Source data
◆ ◆ ◆ ◆

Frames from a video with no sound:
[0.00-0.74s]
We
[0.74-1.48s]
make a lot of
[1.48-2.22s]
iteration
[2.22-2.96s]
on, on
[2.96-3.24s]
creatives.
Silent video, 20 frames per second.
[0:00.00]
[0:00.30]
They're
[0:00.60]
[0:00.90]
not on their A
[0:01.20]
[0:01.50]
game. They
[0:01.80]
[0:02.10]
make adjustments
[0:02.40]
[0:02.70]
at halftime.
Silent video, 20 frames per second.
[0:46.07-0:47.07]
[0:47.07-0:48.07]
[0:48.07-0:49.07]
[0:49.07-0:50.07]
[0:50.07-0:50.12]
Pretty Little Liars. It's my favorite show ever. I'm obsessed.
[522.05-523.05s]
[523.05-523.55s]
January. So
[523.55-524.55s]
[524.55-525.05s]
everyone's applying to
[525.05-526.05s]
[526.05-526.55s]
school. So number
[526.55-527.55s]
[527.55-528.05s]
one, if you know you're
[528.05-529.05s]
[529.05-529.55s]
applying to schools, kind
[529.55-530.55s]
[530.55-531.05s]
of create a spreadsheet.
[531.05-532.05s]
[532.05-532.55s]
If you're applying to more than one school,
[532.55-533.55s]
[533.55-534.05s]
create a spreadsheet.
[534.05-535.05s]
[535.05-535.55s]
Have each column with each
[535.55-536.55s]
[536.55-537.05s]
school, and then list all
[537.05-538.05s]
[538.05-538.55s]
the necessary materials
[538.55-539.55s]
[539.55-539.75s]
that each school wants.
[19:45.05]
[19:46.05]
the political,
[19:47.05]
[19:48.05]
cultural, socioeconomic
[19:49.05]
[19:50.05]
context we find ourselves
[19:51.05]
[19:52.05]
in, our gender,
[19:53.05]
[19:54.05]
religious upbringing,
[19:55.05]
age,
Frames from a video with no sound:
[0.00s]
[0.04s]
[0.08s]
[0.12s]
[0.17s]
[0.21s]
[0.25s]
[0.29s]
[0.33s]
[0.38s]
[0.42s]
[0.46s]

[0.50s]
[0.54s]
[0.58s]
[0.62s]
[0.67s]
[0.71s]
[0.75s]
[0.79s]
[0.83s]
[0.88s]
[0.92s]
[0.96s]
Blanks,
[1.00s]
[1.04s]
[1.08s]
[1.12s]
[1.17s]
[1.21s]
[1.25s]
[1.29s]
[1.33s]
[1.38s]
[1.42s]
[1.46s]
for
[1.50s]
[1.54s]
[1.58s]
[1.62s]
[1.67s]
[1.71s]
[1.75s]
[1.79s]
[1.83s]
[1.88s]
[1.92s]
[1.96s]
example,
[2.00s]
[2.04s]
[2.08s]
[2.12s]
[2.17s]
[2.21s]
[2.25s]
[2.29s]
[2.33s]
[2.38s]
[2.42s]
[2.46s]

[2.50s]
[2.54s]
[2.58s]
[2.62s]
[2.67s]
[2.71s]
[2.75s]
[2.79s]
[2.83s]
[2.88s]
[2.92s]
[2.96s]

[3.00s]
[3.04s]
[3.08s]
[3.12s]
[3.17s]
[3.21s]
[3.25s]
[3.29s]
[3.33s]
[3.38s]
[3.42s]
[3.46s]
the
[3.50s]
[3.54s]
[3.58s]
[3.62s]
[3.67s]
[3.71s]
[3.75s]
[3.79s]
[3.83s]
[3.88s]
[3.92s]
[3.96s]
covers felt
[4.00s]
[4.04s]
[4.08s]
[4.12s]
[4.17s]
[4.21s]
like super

◆ ◆ ◆ ◆

▶ **Work task**:
Each record must be returned in full and exactly.

▶ **Answer for the task**:
Frames from a video with no sound:
[0.00-0.74s]
We
[0.74-1.48s]
make a lot of
[1.48-2.22s]
iteration
[2.22-2.96s]
on, on
[2.96-3.24s]
creatives.
Silent video, 20 frames per second.
[0:00.00]
[0:00.30]
They're
[0:00.60]
[0:00.90]
not on their A
[0:01.20]
[0:01.50]
game. They
[0:01.80]
[0:02.10]
make adjustments
[0:02.40]
[0:02.70]
at halftime.
Silent video, 20 frames per second.
[0:46.07-0:47.07]
[0:47.07-0:48.07]
[0:48.07-0:49.07]
[0:49.07-0:50.07]
[0:50.07-0:50.12]
Pretty Little Liars. It's my favorite show ever. I'm obsessed.
[522.05-523.05s]
[523.05-523.55s]
January. So
[523.55-524.55s]
[524.55-525.05s]
everyone's applying to
[525.05-526.05s]
[526.05-526.55s]
school. So number
[526.55-527.55s]
[527.55-528.05s]
one, if you know you're
[528.05-529.05s]
[529.05-529.55s]
applying to schools, kind
[529.55-530.55s]
[530.55-531.05s]
of create a spreadsheet.
[531.05-532.05s]
[532.05-532.55s]
If you're applying to more than one school,
[532.55-533.55s]
[533.55-534.05s]
create a spreadsheet.
[534.05-535.05s]
[535.05-535.55s]
Have each column with each
[535.55-536.55s]
[536.55-537.05s]
school, and then list all
[537.05-538.05s]
[538.05-538.55s]
the necessary materials
[538.55-539.55s]
[539.55-539.75s]
that each school wants.
[19:45.05]
[19:46.05]
the political,
[19:47.05]
[19:48.05]
cultural, socioeconomic
[19:49.05]
[19:50.05]
context we find ourselves
[19:51.05]
[19:52.05]
in, our gender,
[19:53.05]
[19:54.05]
religious upbringing,
[19:55.05]
age,
Frames from a video with no sound:
[0.00s]
[0.04s]
[0.08s]
[0.12s]
[0.17s]
[0.21s]
[0.25s]
[0.29s]
[0.33s]
[0.38s]
[0.42s]
[0.46s]

[0.50s]
[0.54s]
[0.58s]
[0.62s]
[0.67s]
[0.71s]
[0.75s]
[0.79s]
[0.83s]
[0.88s]
[0.92s]
[0.96s]
Blanks,
[1.00s]
[1.04s]
[1.08s]
[1.12s]
[1.17s]
[1.21s]
[1.25s]
[1.29s]
[1.33s]
[1.38s]
[1.42s]
[1.46s]
for
[1.50s]
[1.54s]
[1.58s]
[1.62s]
[1.67s]
[1.71s]
[1.75s]
[1.79s]
[1.83s]
[1.88s]
[1.92s]
[1.96s]
example,
[2.00s]
[2.04s]
[2.08s]
[2.12s]
[2.17s]
[2.21s]
[2.25s]
[2.29s]
[2.33s]
[2.38s]
[2.42s]
[2.46s]

[2.50s]
[2.54s]
[2.58s]
[2.62s]
[2.67s]
[2.71s]
[2.75s]
[2.79s]
[2.83s]
[2.88s]
[2.92s]
[2.96s]

[3.00s]
[3.04s]
[3.08s]
[3.12s]
[3.17s]
[3.21s]
[3.25s]
[3.29s]
[3.33s]
[3.38s]
[3.42s]
[3.46s]
the
[3.50s]
[3.54s]
[3.58s]
[3.62s]
[3.67s]
[3.71s]
[3.75s]
[3.79s]
[3.83s]
[3.88s]
[3.92s]
[3.96s]
covers felt
[4.00s]
[4.04s]
[4.08s]
[4.12s]
[4.17s]
[4.21s]
like super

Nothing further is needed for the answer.